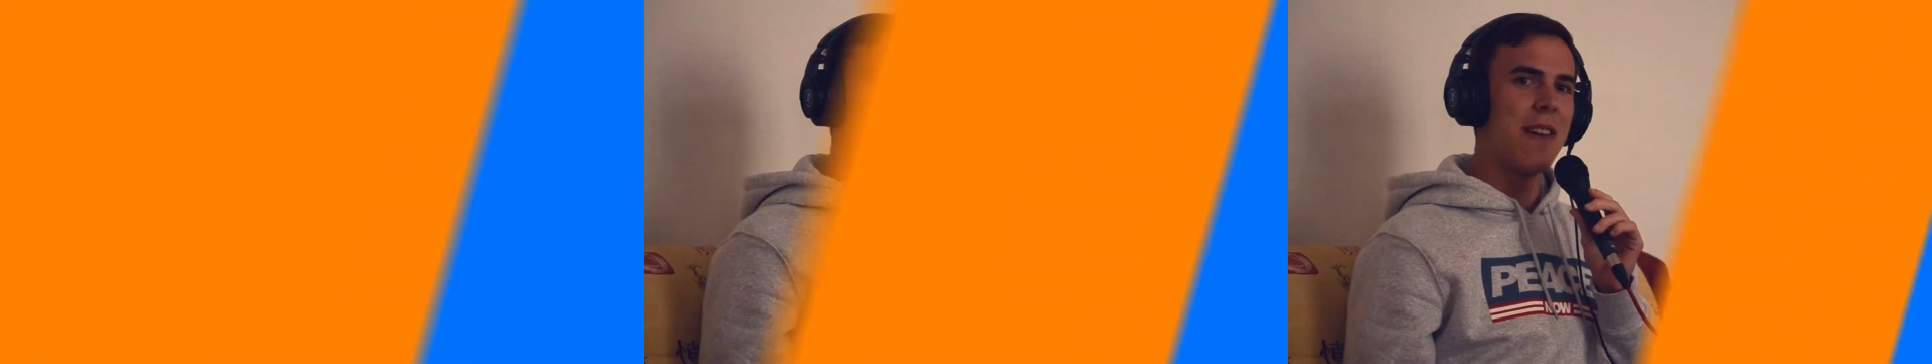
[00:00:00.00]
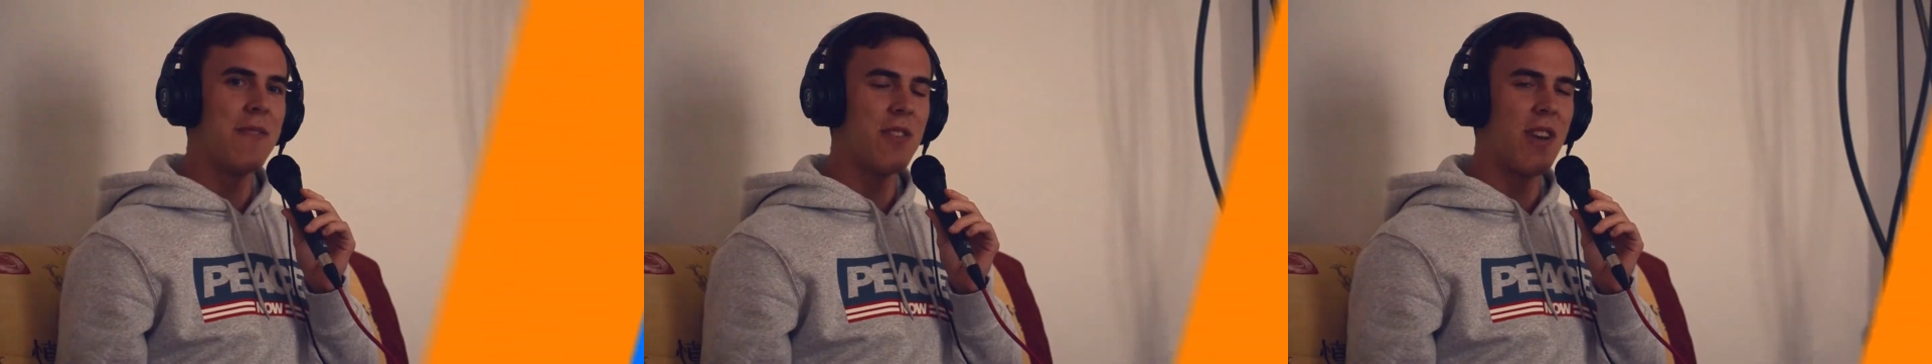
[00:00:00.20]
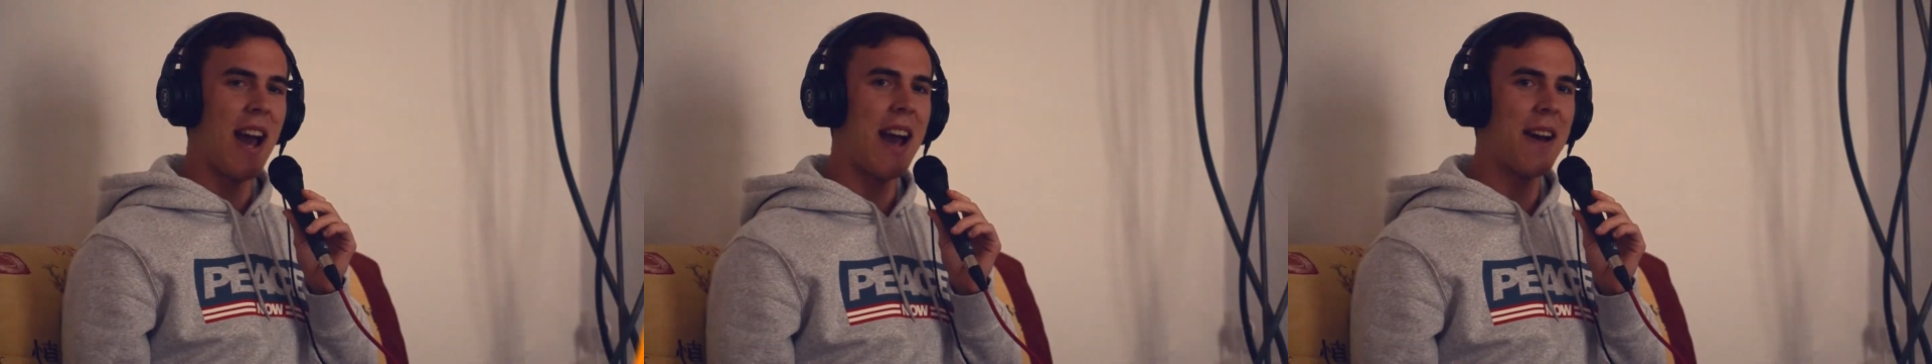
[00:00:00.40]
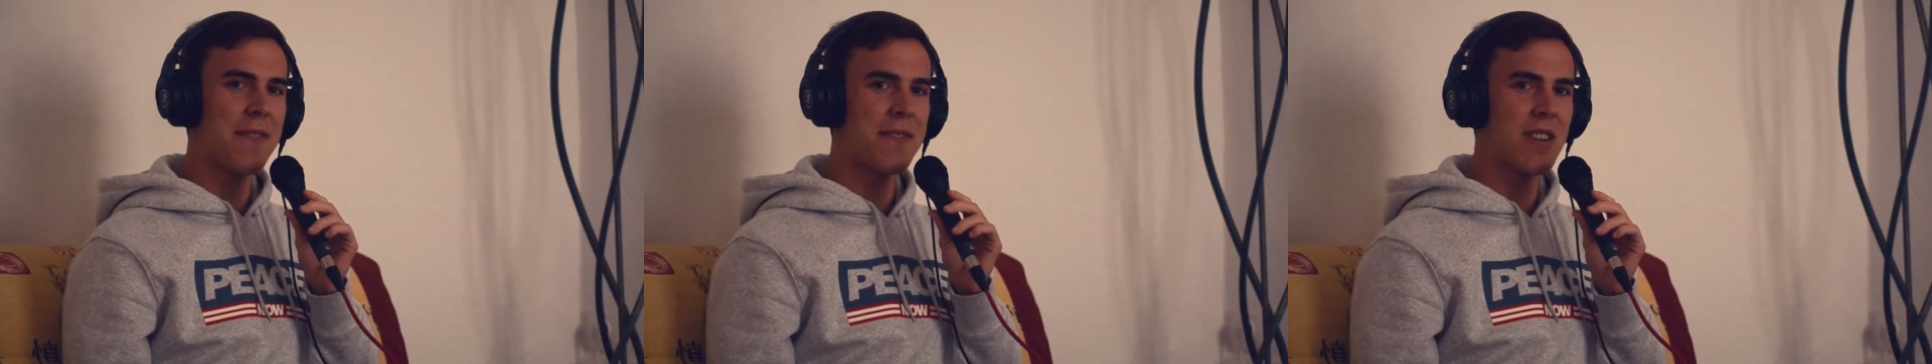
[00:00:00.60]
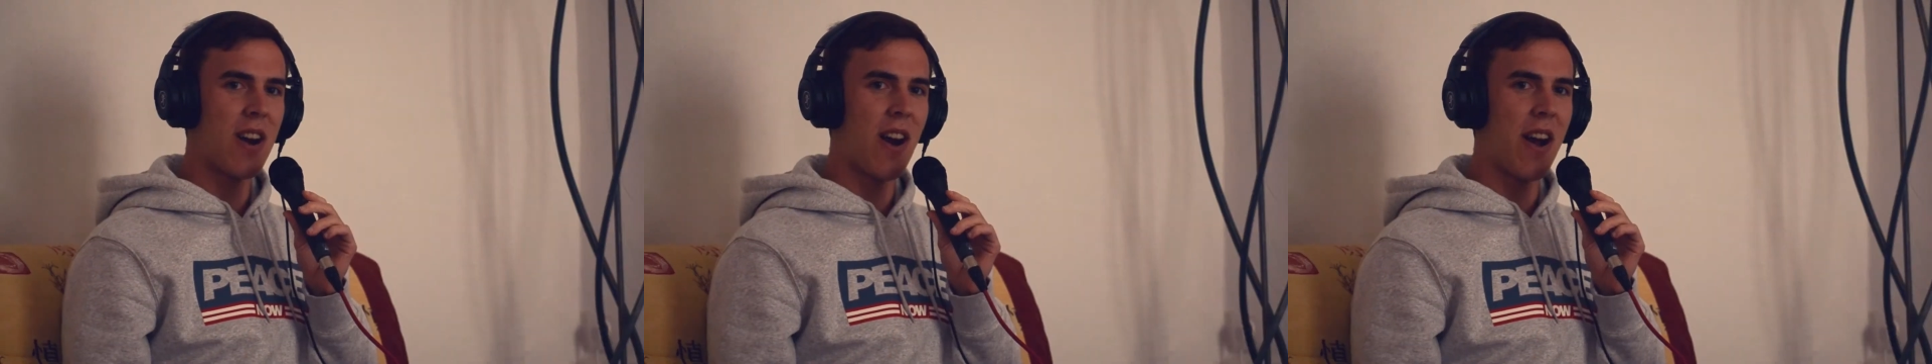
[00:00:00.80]
If you
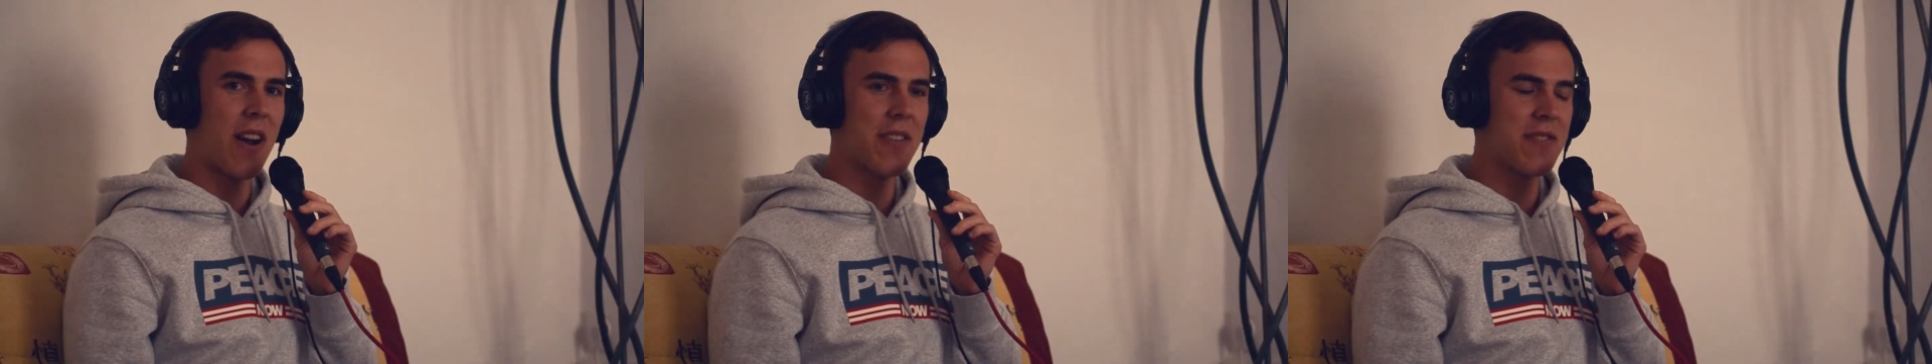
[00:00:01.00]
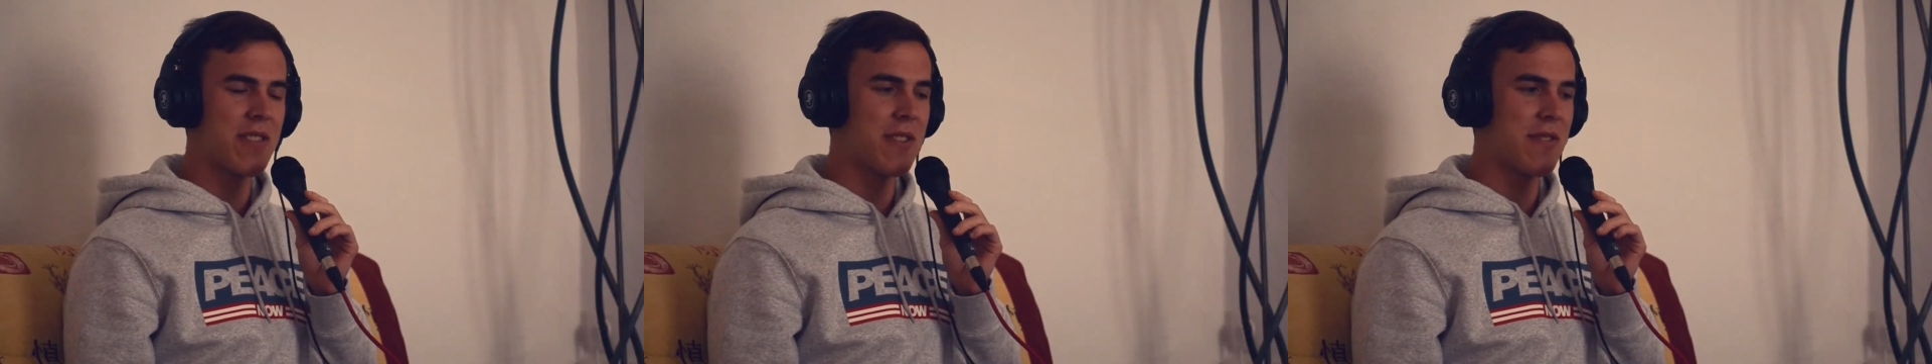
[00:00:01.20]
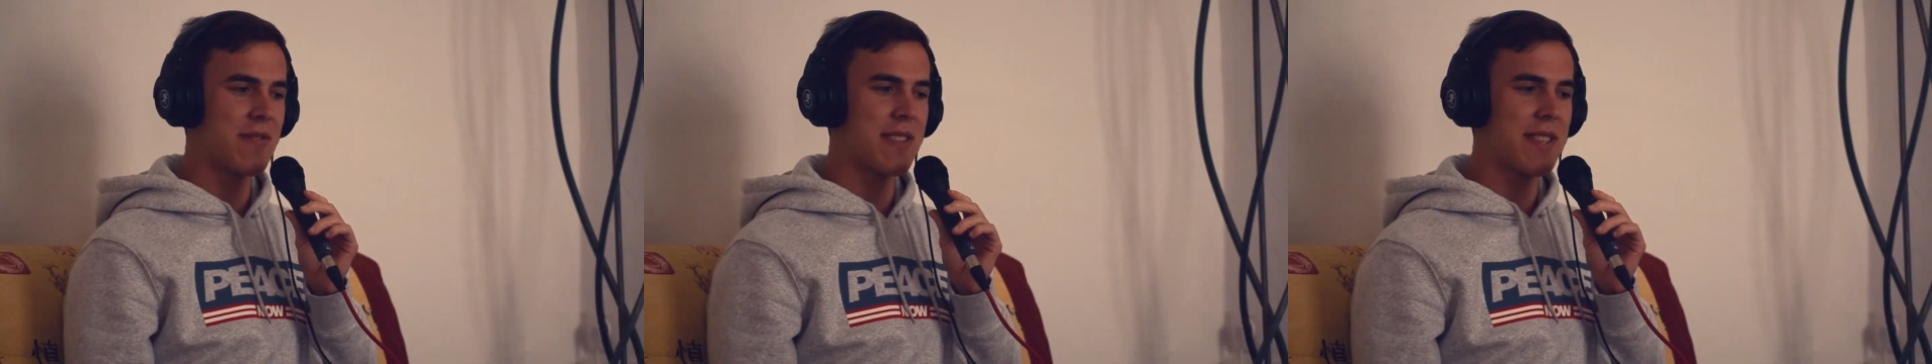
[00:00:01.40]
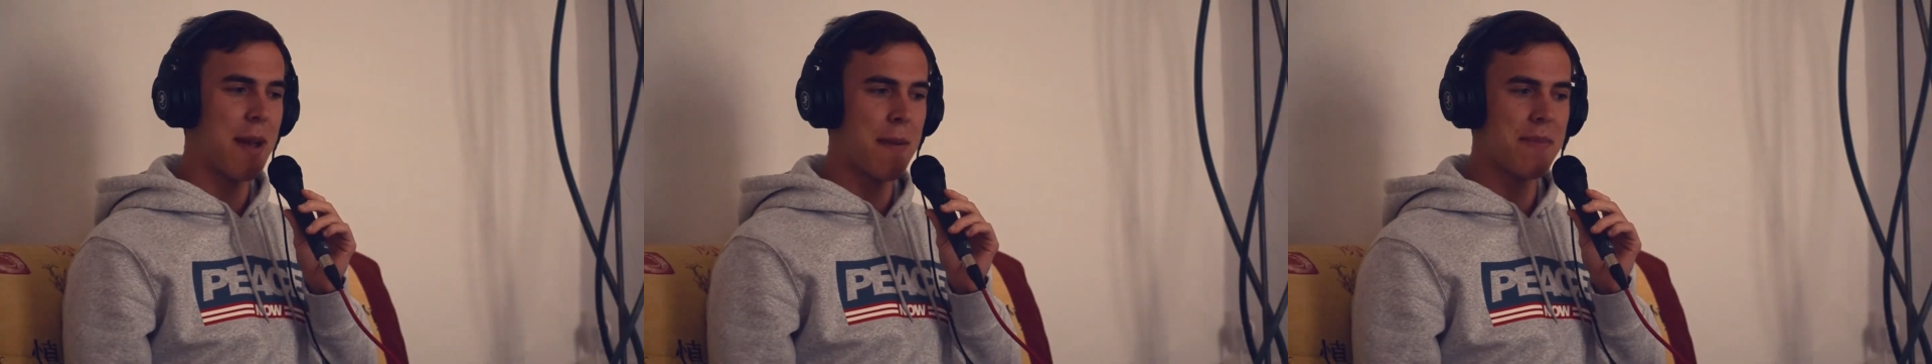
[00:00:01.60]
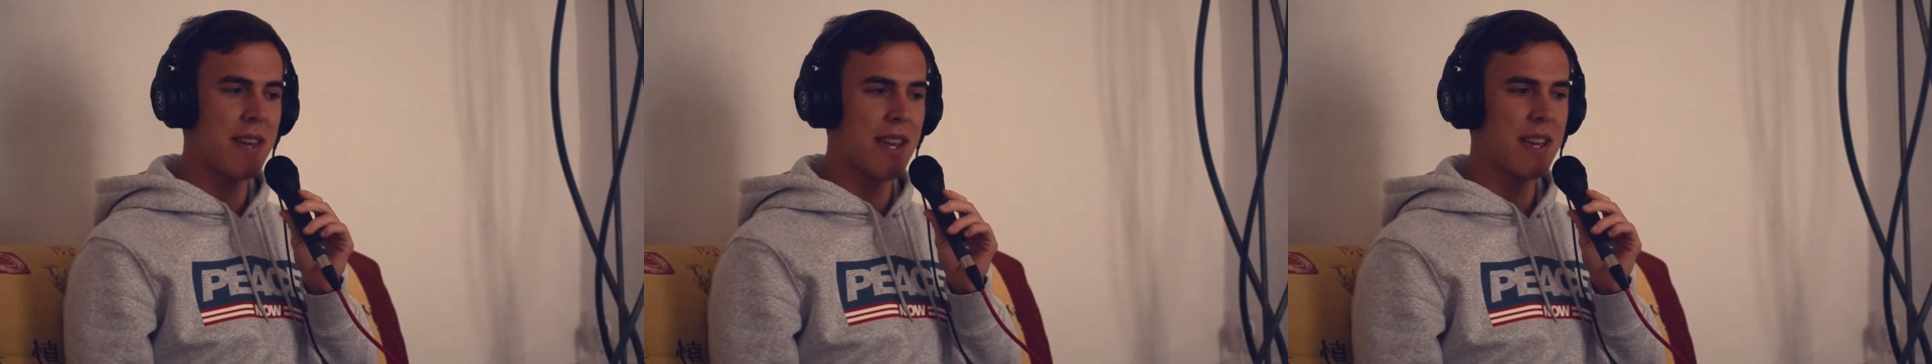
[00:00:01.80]
have to auto-tune
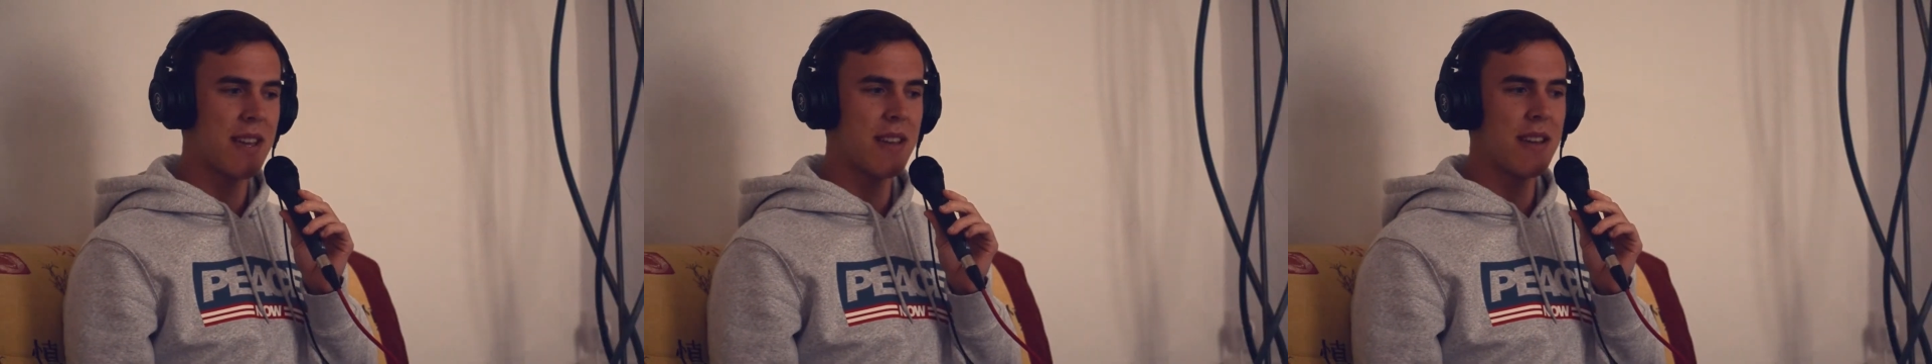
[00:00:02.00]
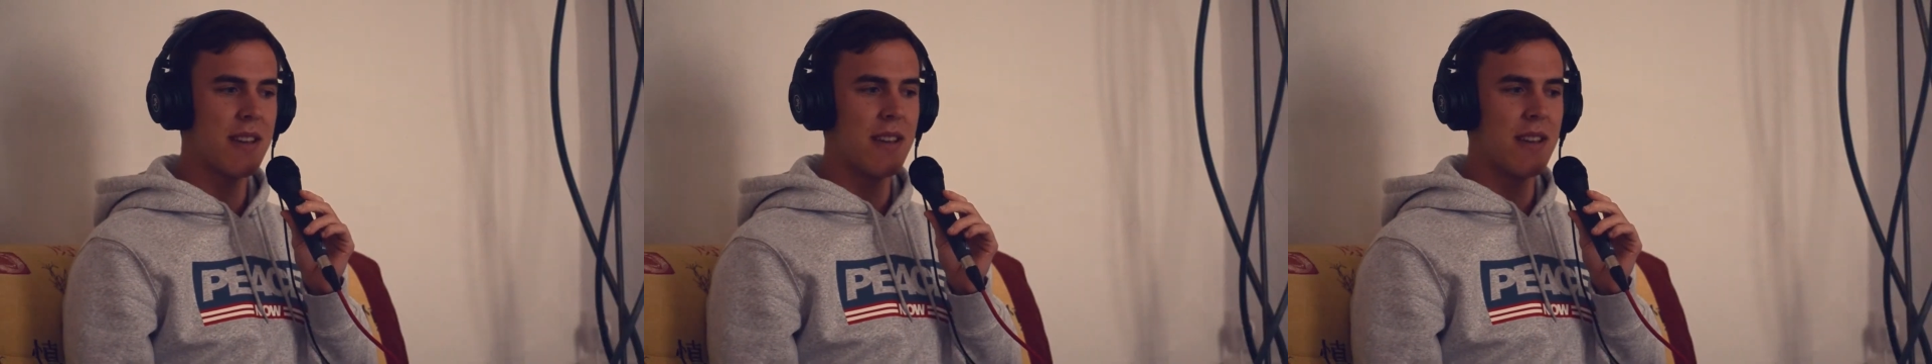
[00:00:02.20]
something,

Work instructions:
Output each record above exactly as it stands, excluding all pictures.

Solved exercise:
[00:00:00.00]
[00:00:00.20]
[00:00:00.40]
[00:00:00.60]
[00:00:00.80]
If you
[00:00:01.00]
[00:00:01.20]
[00:00:01.40]
[00:00:01.60]
[00:00:01.80]
have to auto-tune
[00:00:02.00]
[00:00:02.20]
something,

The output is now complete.